[Saved entries]
________________________

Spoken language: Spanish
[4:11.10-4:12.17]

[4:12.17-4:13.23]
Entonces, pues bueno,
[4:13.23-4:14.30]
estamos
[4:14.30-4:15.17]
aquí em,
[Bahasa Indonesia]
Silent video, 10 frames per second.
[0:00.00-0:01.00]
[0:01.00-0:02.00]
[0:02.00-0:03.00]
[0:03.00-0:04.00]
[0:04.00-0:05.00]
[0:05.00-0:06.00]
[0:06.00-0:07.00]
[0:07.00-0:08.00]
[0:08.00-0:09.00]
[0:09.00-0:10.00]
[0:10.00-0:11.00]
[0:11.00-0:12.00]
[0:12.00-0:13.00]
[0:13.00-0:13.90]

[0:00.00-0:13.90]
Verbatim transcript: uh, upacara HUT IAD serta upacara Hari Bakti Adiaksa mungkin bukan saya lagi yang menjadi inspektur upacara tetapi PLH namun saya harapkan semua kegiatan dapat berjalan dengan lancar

________________________

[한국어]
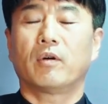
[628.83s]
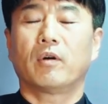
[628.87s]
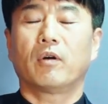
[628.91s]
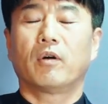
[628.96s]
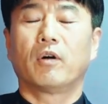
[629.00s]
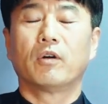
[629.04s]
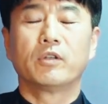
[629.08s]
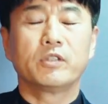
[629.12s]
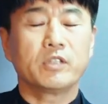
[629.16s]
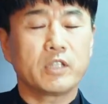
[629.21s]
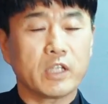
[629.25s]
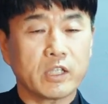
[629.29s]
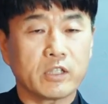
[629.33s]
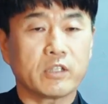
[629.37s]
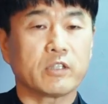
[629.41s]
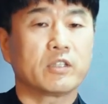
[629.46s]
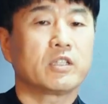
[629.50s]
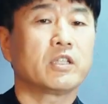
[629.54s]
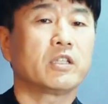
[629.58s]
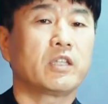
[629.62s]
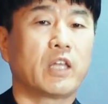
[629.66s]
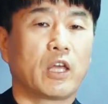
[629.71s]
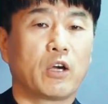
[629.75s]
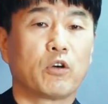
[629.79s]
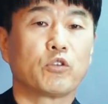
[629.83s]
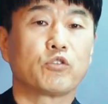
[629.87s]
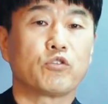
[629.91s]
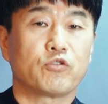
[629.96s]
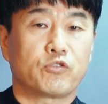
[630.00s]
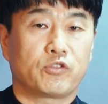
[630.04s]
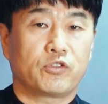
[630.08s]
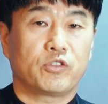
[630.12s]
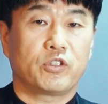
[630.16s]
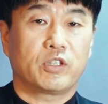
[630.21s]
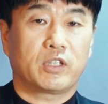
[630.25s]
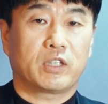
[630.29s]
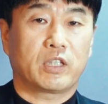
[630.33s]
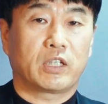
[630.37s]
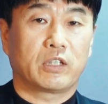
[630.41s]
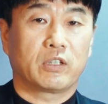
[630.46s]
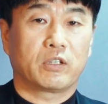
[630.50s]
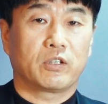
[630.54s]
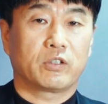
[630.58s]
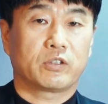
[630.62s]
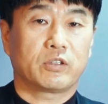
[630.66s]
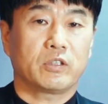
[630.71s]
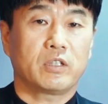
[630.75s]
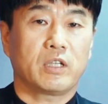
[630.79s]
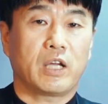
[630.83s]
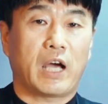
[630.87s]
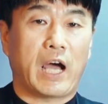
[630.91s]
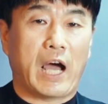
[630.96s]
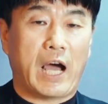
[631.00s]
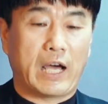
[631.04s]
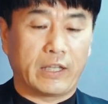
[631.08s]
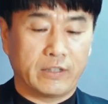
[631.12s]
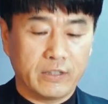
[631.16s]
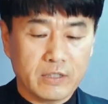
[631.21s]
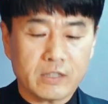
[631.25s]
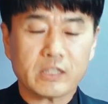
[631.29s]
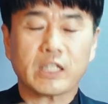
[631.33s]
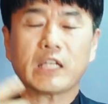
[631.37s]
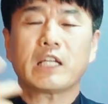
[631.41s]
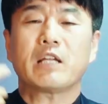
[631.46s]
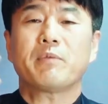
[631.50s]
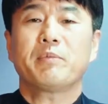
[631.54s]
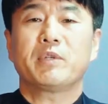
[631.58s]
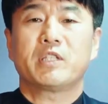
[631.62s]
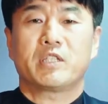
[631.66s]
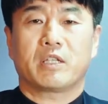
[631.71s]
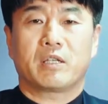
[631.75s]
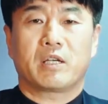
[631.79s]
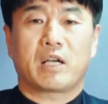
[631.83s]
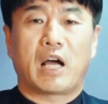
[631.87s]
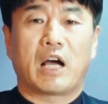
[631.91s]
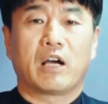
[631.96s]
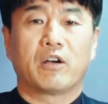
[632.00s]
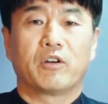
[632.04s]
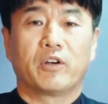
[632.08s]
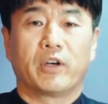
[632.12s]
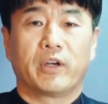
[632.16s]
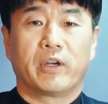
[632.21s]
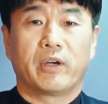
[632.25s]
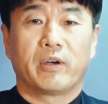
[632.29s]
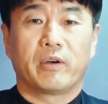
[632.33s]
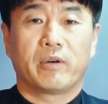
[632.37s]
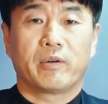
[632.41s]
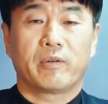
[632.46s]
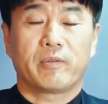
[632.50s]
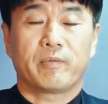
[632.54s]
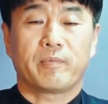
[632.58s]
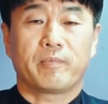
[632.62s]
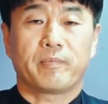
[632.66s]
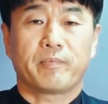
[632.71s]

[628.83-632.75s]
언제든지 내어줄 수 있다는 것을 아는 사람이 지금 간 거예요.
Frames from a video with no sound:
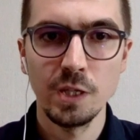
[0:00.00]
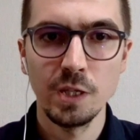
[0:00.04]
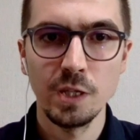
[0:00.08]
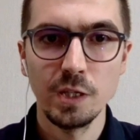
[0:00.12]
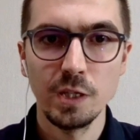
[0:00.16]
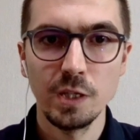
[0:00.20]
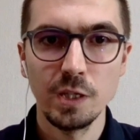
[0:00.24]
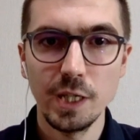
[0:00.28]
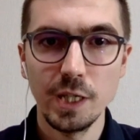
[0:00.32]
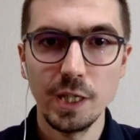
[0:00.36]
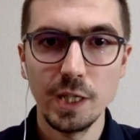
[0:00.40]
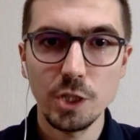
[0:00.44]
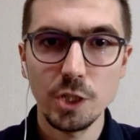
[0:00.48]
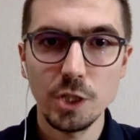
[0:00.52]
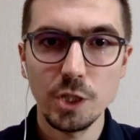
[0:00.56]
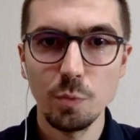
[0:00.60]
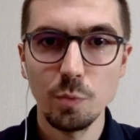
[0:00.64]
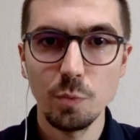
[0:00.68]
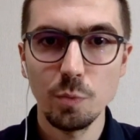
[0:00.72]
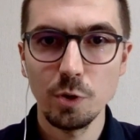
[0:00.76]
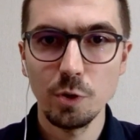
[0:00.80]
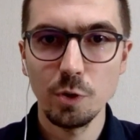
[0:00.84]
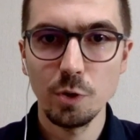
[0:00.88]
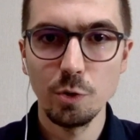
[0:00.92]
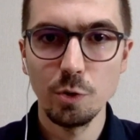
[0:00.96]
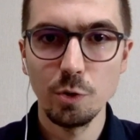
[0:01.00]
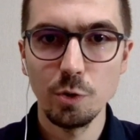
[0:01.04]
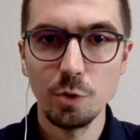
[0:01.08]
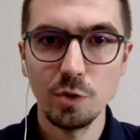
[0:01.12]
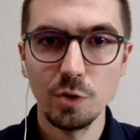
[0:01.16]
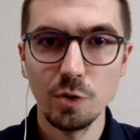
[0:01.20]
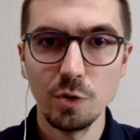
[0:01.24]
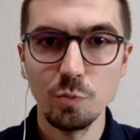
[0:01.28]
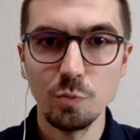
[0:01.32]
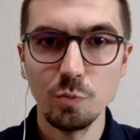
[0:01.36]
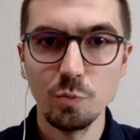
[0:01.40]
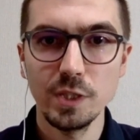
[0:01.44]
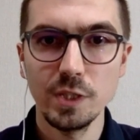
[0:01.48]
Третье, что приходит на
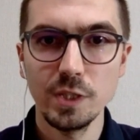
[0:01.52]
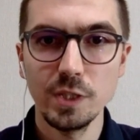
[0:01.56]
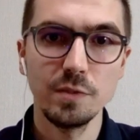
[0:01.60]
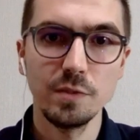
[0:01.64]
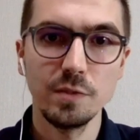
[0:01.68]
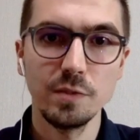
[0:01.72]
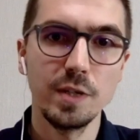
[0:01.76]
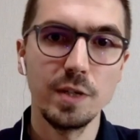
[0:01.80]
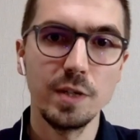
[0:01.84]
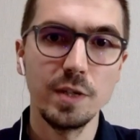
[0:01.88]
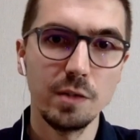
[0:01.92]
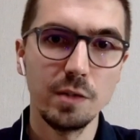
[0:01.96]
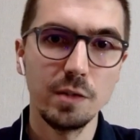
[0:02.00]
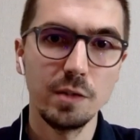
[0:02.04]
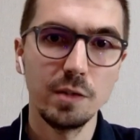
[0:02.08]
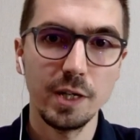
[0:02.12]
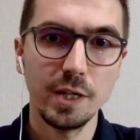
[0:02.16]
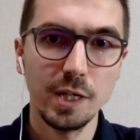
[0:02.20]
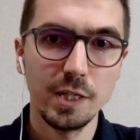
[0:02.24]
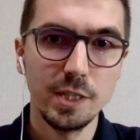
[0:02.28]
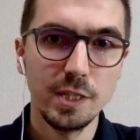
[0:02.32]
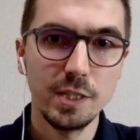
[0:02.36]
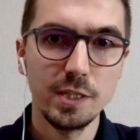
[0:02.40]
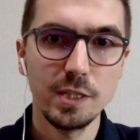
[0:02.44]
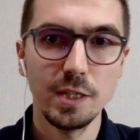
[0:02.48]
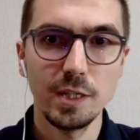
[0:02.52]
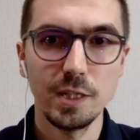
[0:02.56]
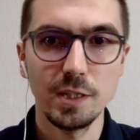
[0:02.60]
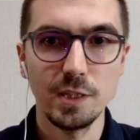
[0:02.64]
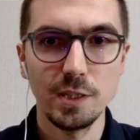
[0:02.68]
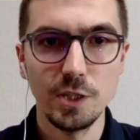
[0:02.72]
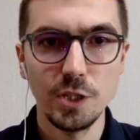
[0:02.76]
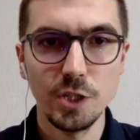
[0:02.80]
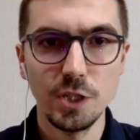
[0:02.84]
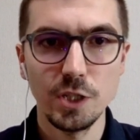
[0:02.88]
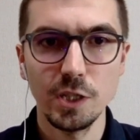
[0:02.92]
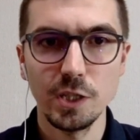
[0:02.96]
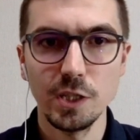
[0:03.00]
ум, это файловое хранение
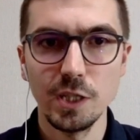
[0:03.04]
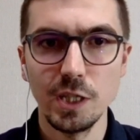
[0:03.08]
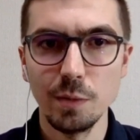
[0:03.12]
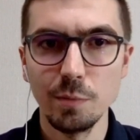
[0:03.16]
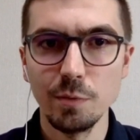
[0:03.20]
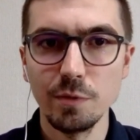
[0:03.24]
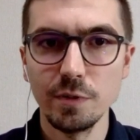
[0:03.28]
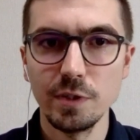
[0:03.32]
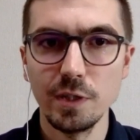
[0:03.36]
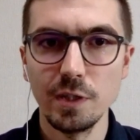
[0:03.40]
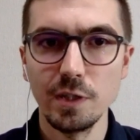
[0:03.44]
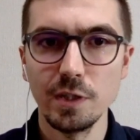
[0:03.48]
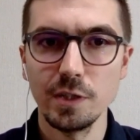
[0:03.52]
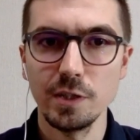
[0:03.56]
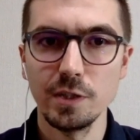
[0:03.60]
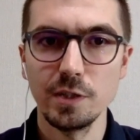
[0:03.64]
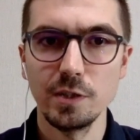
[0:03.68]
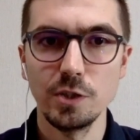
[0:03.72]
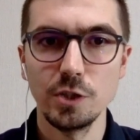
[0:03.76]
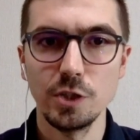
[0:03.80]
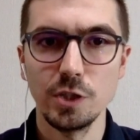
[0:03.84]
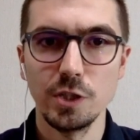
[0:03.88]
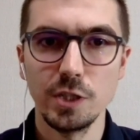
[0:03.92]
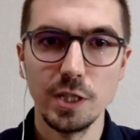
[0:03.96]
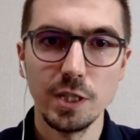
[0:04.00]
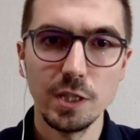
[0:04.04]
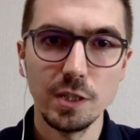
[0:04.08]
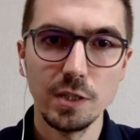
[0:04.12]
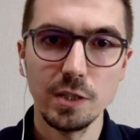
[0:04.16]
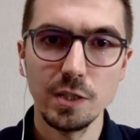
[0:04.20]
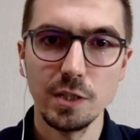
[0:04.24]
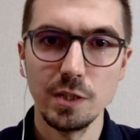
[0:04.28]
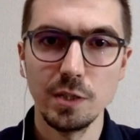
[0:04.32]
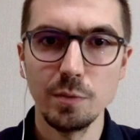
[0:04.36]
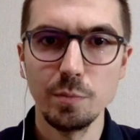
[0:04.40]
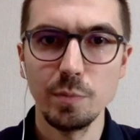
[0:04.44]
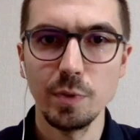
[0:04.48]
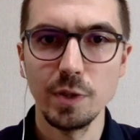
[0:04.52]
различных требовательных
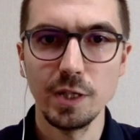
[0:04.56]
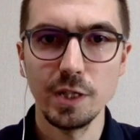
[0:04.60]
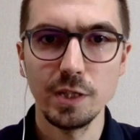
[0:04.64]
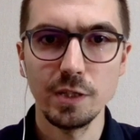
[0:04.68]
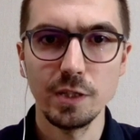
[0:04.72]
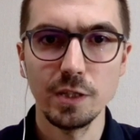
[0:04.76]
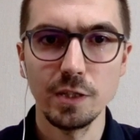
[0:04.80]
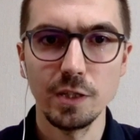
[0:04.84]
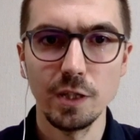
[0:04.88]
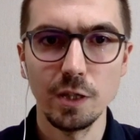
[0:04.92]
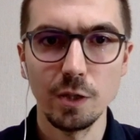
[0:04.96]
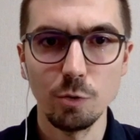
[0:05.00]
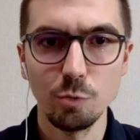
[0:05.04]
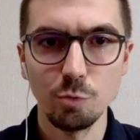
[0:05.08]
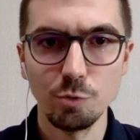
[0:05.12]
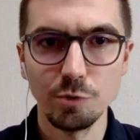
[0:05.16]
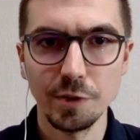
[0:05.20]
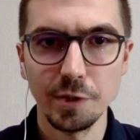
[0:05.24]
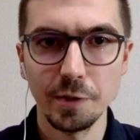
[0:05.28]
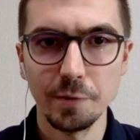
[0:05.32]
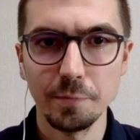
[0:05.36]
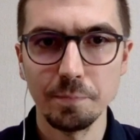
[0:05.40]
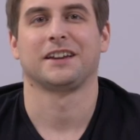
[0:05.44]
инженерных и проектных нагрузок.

________________________

**Task to carry out:** Every line above that holds the string "video" should be copied out.

**Solution to this problem:**
Silent video, 10 frames per second.
Frames from a video with no sound:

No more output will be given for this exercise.